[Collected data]
+ + + +

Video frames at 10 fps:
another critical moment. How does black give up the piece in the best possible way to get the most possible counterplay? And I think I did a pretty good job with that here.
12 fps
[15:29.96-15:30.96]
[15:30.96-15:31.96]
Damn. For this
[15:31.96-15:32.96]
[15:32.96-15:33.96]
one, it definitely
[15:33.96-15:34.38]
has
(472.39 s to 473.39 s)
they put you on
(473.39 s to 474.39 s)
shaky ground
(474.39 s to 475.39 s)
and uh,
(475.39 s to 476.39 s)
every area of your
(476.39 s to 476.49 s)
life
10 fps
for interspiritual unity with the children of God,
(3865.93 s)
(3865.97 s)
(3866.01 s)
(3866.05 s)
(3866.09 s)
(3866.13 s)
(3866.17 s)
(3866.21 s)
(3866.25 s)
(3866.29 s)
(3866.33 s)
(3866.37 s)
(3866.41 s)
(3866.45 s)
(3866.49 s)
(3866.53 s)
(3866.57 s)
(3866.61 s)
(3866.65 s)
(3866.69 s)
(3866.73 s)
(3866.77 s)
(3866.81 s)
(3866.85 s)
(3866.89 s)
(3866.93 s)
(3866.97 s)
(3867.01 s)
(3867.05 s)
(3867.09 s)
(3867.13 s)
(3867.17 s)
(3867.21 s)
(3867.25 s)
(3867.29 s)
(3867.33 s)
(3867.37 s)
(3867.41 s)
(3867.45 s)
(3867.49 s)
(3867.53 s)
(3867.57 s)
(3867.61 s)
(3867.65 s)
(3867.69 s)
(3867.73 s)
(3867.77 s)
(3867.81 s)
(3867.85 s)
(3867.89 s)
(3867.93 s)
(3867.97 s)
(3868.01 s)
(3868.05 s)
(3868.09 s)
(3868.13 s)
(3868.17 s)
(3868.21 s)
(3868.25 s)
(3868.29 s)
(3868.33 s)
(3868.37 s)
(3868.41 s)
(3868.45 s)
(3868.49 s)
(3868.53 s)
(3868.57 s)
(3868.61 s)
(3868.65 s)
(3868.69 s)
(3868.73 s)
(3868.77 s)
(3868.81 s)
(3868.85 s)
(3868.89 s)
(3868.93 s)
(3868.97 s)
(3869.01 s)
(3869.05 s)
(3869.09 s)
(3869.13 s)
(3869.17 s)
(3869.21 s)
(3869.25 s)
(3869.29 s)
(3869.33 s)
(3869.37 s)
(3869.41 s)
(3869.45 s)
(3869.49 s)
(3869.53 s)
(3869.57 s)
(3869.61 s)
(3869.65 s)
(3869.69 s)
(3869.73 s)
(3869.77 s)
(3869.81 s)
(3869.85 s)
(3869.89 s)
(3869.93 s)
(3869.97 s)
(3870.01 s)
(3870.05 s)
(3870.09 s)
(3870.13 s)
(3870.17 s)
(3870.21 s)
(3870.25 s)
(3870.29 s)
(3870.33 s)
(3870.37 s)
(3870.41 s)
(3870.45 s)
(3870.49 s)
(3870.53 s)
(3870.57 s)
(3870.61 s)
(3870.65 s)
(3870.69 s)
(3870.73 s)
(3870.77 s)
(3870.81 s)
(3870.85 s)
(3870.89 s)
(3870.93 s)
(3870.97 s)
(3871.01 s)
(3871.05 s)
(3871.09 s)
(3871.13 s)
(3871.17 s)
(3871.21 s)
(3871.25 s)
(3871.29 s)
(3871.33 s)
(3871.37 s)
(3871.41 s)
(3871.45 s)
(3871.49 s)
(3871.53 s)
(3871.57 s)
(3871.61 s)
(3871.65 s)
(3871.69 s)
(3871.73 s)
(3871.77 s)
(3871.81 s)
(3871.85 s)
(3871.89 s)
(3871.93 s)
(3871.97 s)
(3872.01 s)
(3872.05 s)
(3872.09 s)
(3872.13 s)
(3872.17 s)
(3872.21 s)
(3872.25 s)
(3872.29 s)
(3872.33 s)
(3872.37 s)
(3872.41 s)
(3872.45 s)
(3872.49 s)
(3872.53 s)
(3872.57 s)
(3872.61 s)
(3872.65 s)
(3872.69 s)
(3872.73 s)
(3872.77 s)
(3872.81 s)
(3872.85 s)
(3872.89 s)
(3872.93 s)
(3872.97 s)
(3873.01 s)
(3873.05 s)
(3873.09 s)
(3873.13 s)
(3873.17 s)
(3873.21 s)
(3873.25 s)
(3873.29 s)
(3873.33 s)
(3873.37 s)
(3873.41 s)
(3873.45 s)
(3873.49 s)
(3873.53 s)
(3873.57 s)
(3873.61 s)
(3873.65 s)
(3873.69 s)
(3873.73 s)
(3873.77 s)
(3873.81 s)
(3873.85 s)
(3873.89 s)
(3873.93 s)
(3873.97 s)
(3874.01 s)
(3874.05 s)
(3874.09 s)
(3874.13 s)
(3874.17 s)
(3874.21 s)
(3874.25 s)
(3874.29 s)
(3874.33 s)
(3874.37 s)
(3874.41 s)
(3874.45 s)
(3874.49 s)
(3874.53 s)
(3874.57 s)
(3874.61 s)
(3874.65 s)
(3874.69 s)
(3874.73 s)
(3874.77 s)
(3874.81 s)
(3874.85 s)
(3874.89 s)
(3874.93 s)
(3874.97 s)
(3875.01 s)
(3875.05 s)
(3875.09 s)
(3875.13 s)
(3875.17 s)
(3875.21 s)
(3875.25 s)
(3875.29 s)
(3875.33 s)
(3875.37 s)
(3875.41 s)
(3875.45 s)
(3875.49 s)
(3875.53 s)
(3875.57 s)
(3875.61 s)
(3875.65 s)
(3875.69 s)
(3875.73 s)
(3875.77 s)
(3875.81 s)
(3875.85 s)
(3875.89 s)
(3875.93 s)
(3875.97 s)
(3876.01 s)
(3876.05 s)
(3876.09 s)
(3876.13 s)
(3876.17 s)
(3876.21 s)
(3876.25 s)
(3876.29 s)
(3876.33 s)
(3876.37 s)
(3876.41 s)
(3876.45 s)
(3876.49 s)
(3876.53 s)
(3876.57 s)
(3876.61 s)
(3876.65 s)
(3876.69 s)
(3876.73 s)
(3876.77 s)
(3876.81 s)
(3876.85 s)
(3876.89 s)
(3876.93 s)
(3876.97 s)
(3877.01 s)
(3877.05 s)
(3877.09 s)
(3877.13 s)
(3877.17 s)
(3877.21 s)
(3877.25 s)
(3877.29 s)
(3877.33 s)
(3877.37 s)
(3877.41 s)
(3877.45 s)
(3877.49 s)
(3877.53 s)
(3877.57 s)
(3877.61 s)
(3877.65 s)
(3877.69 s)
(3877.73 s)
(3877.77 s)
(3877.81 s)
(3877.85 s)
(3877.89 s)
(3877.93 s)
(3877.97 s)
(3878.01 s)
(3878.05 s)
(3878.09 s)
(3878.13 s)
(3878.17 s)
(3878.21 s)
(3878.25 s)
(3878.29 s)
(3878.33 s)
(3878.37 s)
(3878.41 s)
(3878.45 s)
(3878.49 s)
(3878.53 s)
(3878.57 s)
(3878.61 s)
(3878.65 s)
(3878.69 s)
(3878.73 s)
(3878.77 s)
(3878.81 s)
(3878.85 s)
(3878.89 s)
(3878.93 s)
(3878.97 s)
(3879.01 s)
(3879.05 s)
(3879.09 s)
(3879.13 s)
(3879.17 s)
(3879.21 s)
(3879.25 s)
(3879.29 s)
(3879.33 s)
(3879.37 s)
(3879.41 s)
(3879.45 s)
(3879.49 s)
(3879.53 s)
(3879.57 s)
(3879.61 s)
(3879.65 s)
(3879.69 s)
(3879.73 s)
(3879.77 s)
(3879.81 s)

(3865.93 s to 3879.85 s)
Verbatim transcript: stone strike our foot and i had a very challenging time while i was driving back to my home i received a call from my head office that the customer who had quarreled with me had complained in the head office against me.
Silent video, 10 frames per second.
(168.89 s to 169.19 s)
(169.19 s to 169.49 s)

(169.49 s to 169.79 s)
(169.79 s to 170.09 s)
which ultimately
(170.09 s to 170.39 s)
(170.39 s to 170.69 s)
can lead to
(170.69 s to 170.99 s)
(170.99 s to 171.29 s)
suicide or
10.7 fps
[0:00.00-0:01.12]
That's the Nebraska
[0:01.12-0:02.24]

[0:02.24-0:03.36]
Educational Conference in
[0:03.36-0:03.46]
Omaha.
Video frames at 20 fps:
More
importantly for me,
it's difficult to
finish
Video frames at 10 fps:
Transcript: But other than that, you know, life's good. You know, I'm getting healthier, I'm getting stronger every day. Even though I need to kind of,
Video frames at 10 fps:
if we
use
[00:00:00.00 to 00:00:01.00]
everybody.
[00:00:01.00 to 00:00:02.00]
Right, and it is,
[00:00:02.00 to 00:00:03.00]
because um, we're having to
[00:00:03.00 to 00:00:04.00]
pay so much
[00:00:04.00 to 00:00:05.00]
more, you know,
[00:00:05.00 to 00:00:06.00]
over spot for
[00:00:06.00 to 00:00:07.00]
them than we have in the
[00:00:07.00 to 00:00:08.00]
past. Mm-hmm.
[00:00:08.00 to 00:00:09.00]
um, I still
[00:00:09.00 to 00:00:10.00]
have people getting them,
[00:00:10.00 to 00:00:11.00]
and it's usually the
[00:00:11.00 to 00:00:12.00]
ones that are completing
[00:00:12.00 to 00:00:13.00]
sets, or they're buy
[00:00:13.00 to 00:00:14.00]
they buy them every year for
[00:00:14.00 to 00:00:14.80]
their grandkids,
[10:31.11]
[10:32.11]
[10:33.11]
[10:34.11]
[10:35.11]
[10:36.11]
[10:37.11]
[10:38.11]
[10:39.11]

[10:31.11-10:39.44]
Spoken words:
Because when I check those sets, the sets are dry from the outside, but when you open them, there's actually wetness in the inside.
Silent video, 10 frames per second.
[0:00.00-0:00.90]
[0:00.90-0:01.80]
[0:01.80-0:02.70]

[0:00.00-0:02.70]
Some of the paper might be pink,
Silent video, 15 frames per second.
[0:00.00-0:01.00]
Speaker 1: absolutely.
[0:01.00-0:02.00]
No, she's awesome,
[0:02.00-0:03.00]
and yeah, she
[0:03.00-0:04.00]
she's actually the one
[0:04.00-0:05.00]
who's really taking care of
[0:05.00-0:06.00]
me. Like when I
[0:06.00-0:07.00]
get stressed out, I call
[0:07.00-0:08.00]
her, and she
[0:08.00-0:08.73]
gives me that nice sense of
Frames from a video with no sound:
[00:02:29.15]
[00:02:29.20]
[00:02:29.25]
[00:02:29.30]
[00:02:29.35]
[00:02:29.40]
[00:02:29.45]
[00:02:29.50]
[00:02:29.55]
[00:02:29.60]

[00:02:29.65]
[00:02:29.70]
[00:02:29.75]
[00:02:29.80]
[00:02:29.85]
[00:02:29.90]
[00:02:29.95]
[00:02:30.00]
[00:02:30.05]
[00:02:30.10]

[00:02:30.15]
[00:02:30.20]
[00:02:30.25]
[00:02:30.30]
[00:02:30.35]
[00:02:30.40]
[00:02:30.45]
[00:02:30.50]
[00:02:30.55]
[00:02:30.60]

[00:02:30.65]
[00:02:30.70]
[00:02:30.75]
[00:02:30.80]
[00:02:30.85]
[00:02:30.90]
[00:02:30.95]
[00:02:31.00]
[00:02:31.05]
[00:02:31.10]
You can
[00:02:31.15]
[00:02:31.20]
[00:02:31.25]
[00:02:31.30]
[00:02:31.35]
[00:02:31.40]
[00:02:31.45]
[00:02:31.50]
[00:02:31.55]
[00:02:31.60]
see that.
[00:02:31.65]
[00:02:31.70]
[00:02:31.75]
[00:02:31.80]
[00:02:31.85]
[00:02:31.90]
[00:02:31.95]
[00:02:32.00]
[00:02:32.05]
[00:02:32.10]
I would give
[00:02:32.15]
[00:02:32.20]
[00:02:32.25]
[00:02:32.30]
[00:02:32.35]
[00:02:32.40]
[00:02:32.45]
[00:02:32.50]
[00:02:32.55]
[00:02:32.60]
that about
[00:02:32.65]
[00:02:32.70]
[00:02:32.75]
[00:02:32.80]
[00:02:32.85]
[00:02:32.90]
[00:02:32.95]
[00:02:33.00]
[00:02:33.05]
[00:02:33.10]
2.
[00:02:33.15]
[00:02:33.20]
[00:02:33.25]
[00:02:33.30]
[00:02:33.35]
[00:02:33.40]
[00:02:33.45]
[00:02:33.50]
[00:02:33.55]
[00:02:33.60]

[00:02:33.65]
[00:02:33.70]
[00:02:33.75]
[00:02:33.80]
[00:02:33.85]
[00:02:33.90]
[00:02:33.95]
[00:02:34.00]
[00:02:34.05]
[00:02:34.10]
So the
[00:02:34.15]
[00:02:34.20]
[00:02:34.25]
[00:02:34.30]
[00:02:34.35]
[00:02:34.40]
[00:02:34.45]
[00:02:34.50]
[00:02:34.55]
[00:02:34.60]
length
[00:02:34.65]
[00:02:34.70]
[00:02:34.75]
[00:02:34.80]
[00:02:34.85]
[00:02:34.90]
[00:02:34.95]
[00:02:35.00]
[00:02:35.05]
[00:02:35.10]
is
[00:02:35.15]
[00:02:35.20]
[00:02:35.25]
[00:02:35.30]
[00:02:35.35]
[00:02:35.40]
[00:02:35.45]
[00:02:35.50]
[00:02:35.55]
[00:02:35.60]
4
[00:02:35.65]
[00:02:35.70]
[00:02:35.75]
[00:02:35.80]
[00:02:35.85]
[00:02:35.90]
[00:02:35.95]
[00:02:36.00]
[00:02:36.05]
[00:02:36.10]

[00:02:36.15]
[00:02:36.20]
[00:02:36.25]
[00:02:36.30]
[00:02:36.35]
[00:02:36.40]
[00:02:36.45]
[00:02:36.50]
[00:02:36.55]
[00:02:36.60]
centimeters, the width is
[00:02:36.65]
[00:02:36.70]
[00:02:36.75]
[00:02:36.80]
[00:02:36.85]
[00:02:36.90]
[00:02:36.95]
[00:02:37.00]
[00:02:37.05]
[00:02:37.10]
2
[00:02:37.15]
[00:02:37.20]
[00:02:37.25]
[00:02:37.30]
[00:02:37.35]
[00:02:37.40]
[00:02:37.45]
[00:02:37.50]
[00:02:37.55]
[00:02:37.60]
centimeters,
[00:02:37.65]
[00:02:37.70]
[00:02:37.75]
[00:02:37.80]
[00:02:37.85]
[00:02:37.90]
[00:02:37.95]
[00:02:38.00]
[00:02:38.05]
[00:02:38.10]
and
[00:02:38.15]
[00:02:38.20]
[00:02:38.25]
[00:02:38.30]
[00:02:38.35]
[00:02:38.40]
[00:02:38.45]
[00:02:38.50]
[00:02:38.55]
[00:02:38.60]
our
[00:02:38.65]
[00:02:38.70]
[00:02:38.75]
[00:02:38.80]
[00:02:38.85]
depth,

+ + + +

## [Exercise instructions]
Output consists of exactly the lines from the one containing "[00:02:37.85]" to the end of the records above, retyped without change and with nothing extra.

## [Exercise output]
[00:02:37.85]
[00:02:37.90]
[00:02:37.95]
[00:02:38.00]
[00:02:38.05]
[00:02:38.10]
and
[00:02:38.15]
[00:02:38.20]
[00:02:38.25]
[00:02:38.30]
[00:02:38.35]
[00:02:38.40]
[00:02:38.45]
[00:02:38.50]
[00:02:38.55]
[00:02:38.60]
our
[00:02:38.65]
[00:02:38.70]
[00:02:38.75]
[00:02:38.80]
[00:02:38.85]
depth,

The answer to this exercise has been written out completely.